An exact, complete copy of the entries is needed, with the pictures left out.

• [Dataset records]

________

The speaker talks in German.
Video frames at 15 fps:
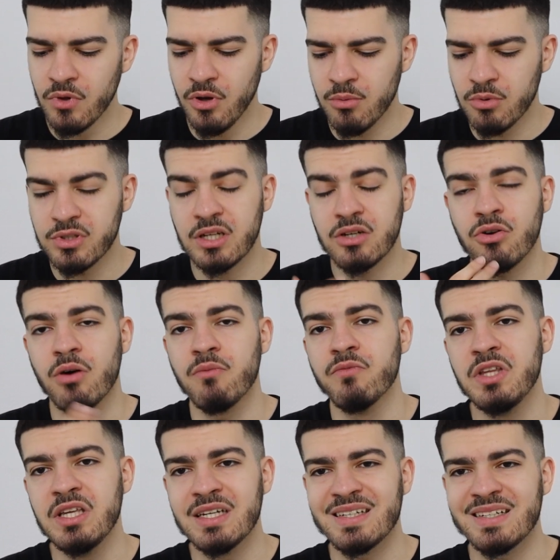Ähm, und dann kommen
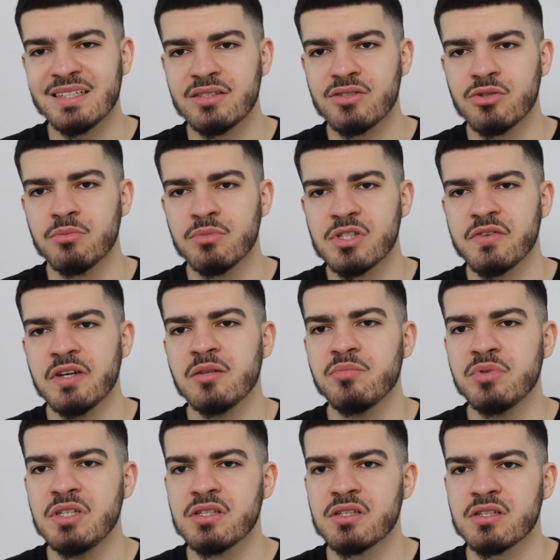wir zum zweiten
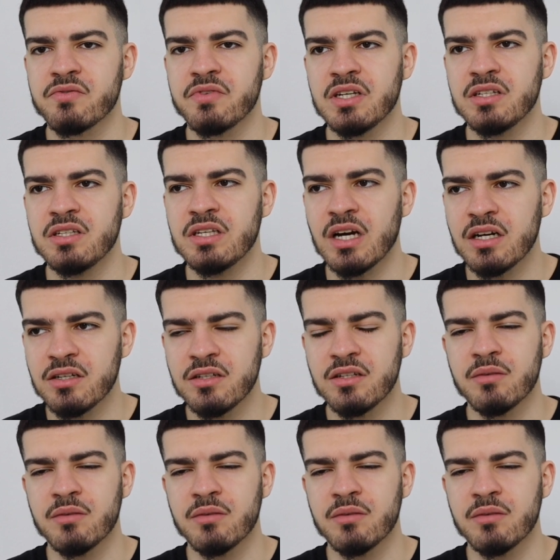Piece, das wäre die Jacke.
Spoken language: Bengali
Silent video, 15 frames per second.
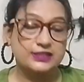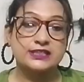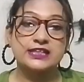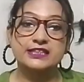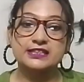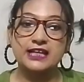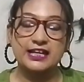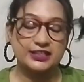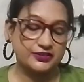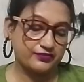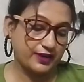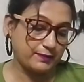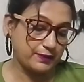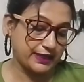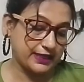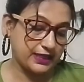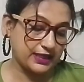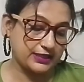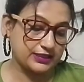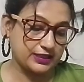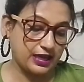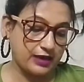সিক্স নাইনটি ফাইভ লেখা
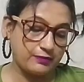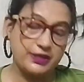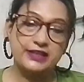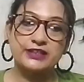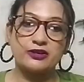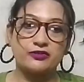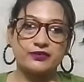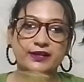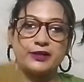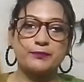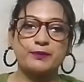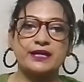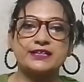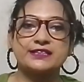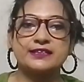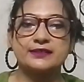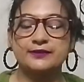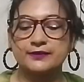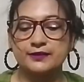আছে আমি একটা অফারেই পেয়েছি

________

• [FINAL ANSWER]
The speaker talks in German.
Video frames at 15 fps:
Ähm, und dann kommen
wir zum zweiten
Piece, das wäre die Jacke.
Spoken language: Bengali
Silent video, 15 frames per second.
সিক্স নাইনটি ফাইভ লেখা
আছে আমি একটা অফারেই পেয়েছি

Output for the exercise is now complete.